Vieles von dem, was gesagt wurde, würde ich unterstützen. Das grundlegende Unverständnis seitens heutiger Studierender ist aber, dass gesellschaftlich mittlerweile die Vorstellung dominiert, dass ein Studium Wissen vermitteln soll, das für den Beruf gebraucht wird, das also "praxisrelevant" ist.
Das mag für einige Studiengänge auch stimmen. Medizin, vielleicht (!) Jura.
Man stellt sich vor, dass man etwas lernt, das später angewendet wird. Und dass das, was man später macht ohne ein solches Wissen nicht machbar wäre. Und wenn man später nichts von dem gelernten braucht, dann hätte man es auch nicht lernen müssen.
Diese Beschreibung passt auf eine klassische duale Berufsausbildung, wo man im Betrieb lernt. Wenn der Schreinergeselle am Ende seiner Ausbildung sein Wissen im Umgang mit Holz nicht auf das Arbeiten mit Holz anwenden kann - dann war die Ausbildung schlecht oder der Lehrling unfähig (und sollte die Ausbildung eigentlich nicht abschließen können).
Wozu ein Studium eigentlich mal gedacht war und was in den vorangegangenen Beiträgen auch angeklungen ist, ist aber eine gewisse Form des Denkens, Reflektierens und Arbeitens zu fördern und zu bilden.
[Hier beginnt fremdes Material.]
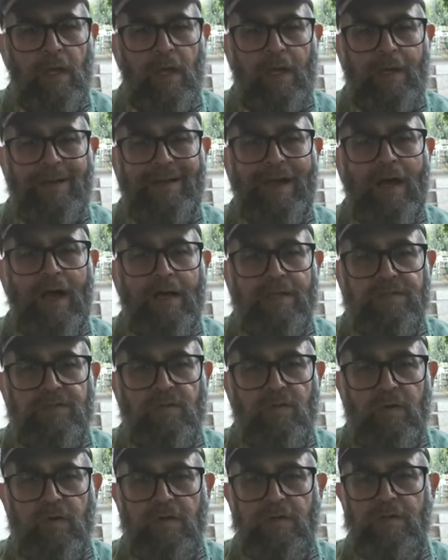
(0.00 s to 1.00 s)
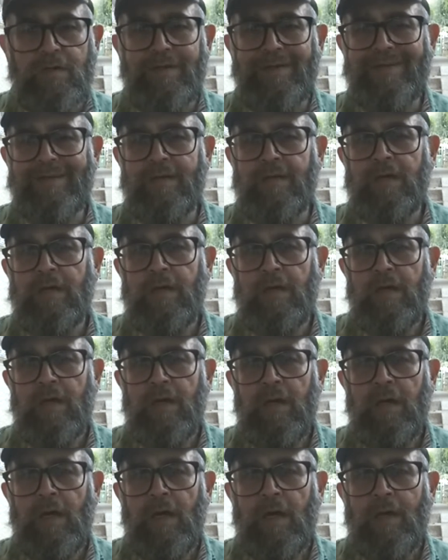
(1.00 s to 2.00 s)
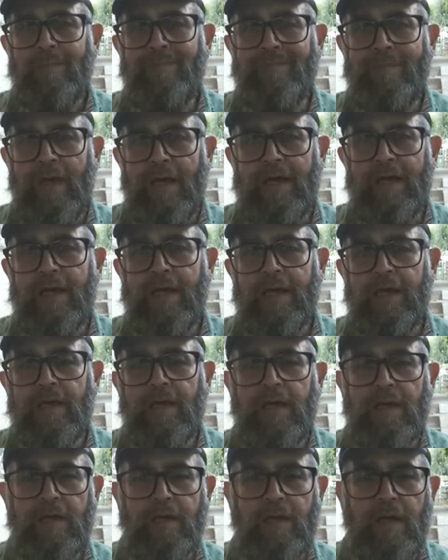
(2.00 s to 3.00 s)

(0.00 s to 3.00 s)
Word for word: and consequently makingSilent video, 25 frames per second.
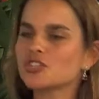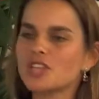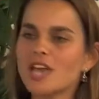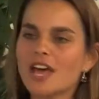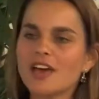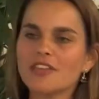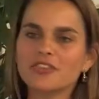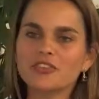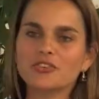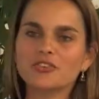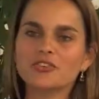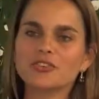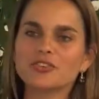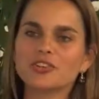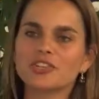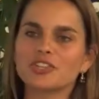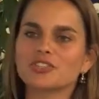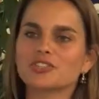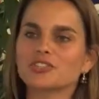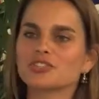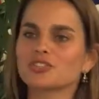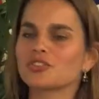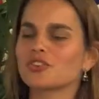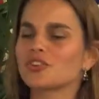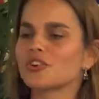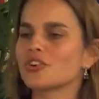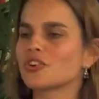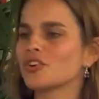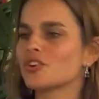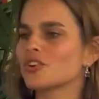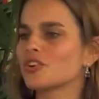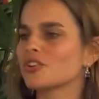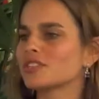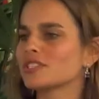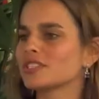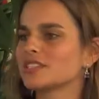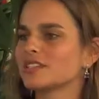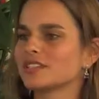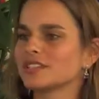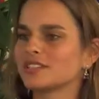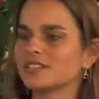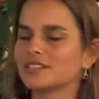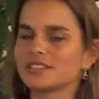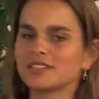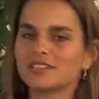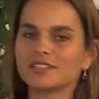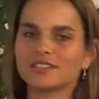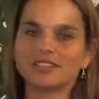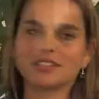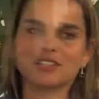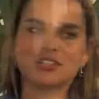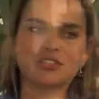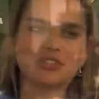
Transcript: ethical concerns, the, the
Es geht nicht darum, dass jemand ein Problem zur Lösung gestellt bekommt, man ihm dazu noch den Lösungsweg mindestens skizziert und er DANN sein "Wissen" aus der Uni anwendet, um diesen Weg zu gehen und das Problem zu lösen. Das ist (im übertragenen Sinne gemeint) "Handwerk" und das kann in einer Berufsausbilung oder on the job viel besser gelernt werden.
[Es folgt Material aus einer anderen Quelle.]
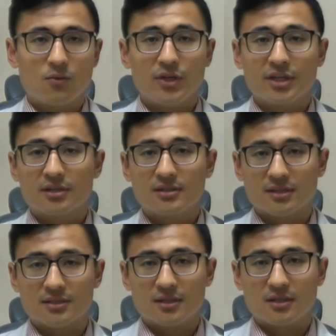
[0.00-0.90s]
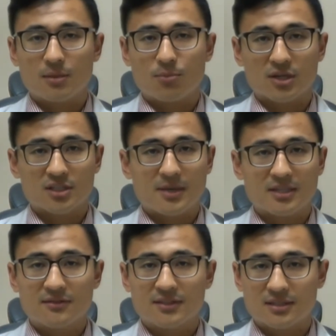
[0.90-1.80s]
We conducted a
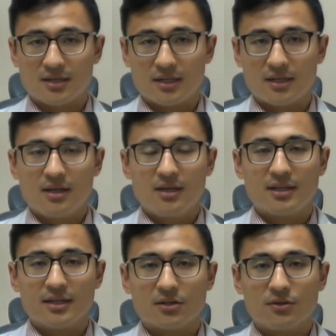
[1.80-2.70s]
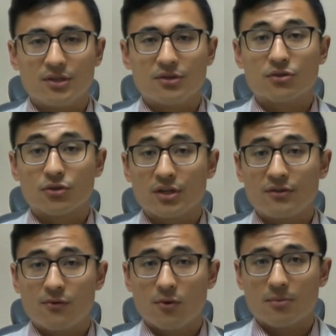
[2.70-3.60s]
prospective study that included
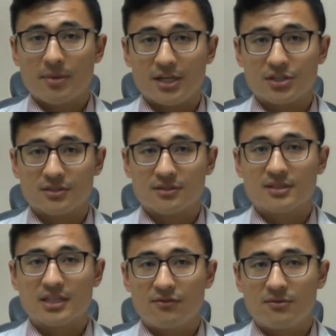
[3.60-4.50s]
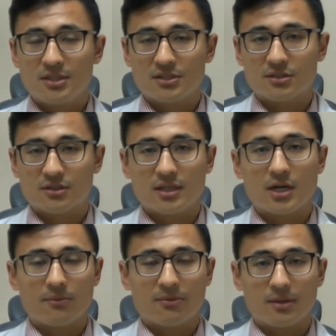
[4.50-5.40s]
34 patients self-administering
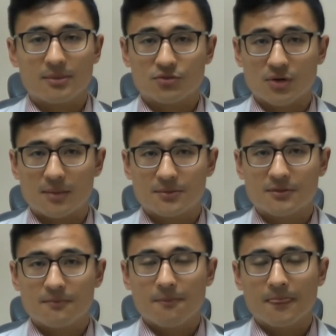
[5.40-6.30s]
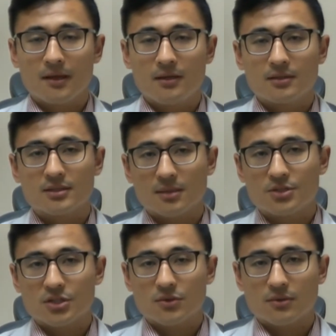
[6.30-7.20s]
ophthalmic drops.
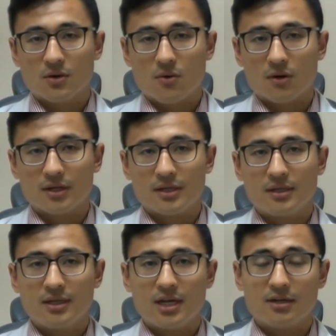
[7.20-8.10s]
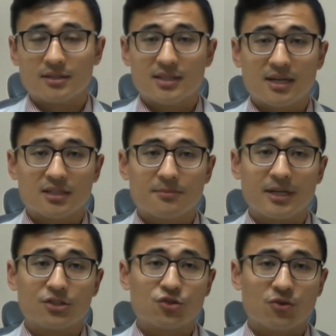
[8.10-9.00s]
Subjects were recorded and assessed by
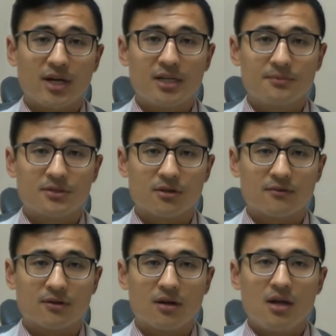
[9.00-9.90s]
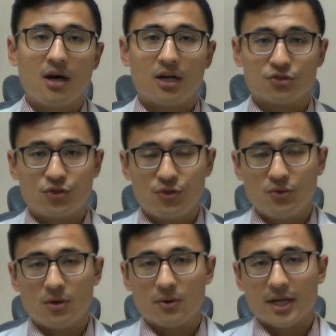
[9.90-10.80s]
a trained observer on
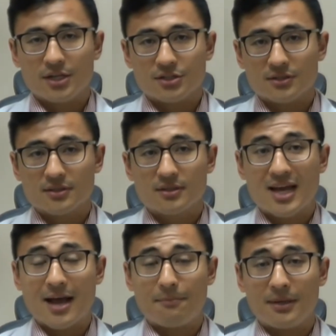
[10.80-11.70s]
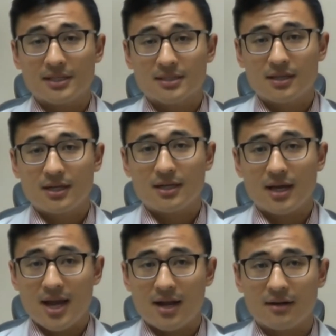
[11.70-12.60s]
two occasions, at baseline
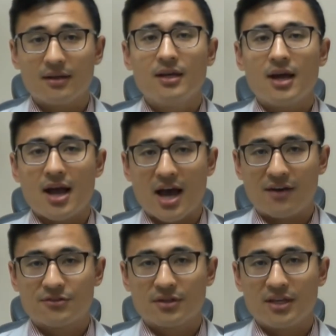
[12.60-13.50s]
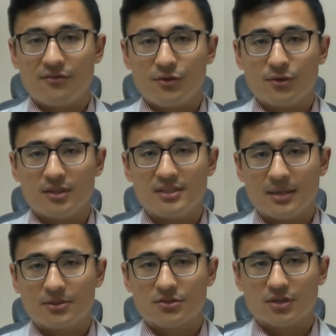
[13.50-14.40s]
and after they viewed a
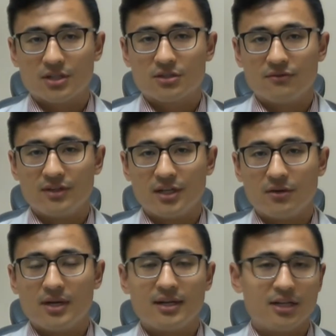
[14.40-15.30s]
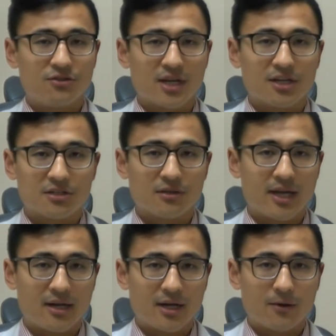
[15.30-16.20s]
demonstrational video and educational
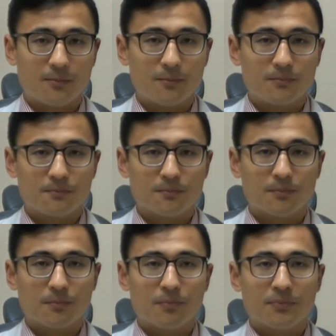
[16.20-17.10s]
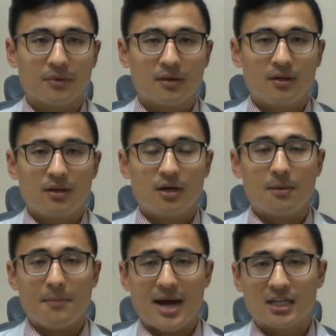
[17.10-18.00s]
handout.
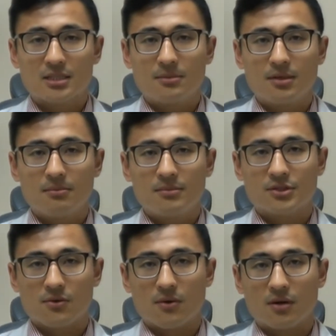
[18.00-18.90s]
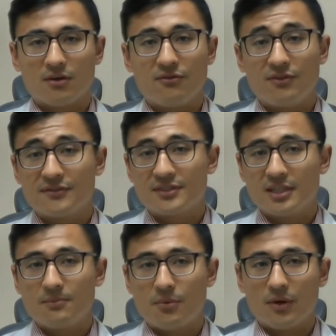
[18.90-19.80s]
A maximum score of
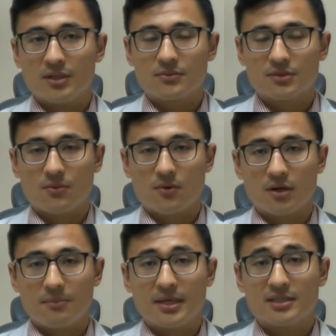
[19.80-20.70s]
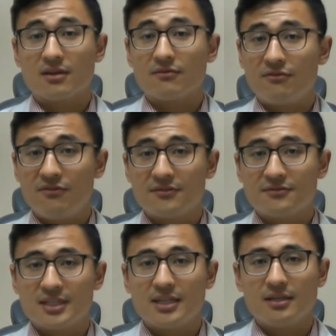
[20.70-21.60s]
15 points was awarded based on
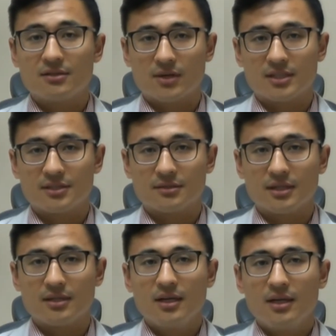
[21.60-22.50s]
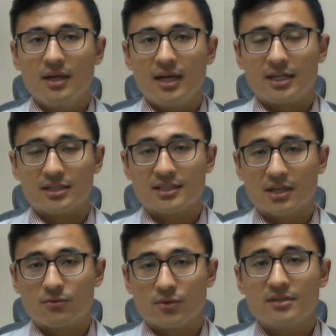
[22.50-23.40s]
15 criteria, and a
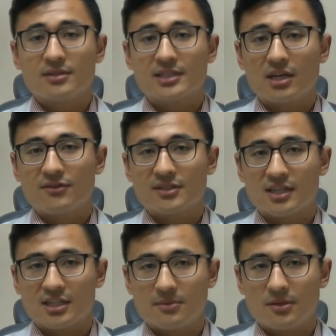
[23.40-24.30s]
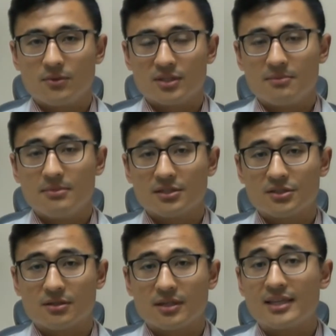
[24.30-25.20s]
written self-assessment was
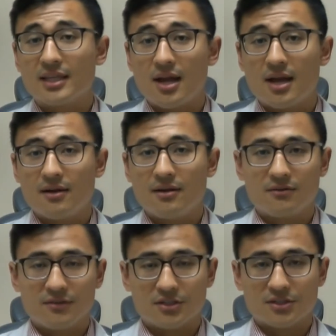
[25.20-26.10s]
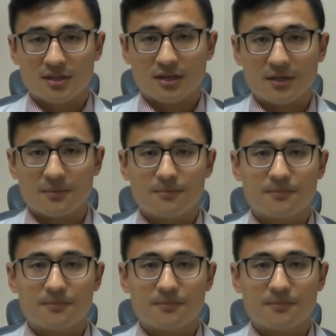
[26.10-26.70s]
administered at the end of each study.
Worum es geht ist, dass das Problem entweder selbst erkannt wird "hey ich mache hier diese Abläufe seit 2 Jahren und mal im Ernst: Das geht viel effizienter, wenn man das so und so macht. Ich hab mir dazu mal Gedanken gemacht". Oder aber, wie schon beschrieben, dass mein ein Problem kurz skizziert bekommt und dann damit alleine gelassen wird und in der Lage ist das Problem ohne bereits bekannte und im Unternehmen implementierte Standardansätze zu lösen. Und "Problem" kann auch "Ziel" bedeuten. "Wir wollen das und das machen, denken Sie sich mal aus, wie wir das umsetzen können und was wir dafür brauchen".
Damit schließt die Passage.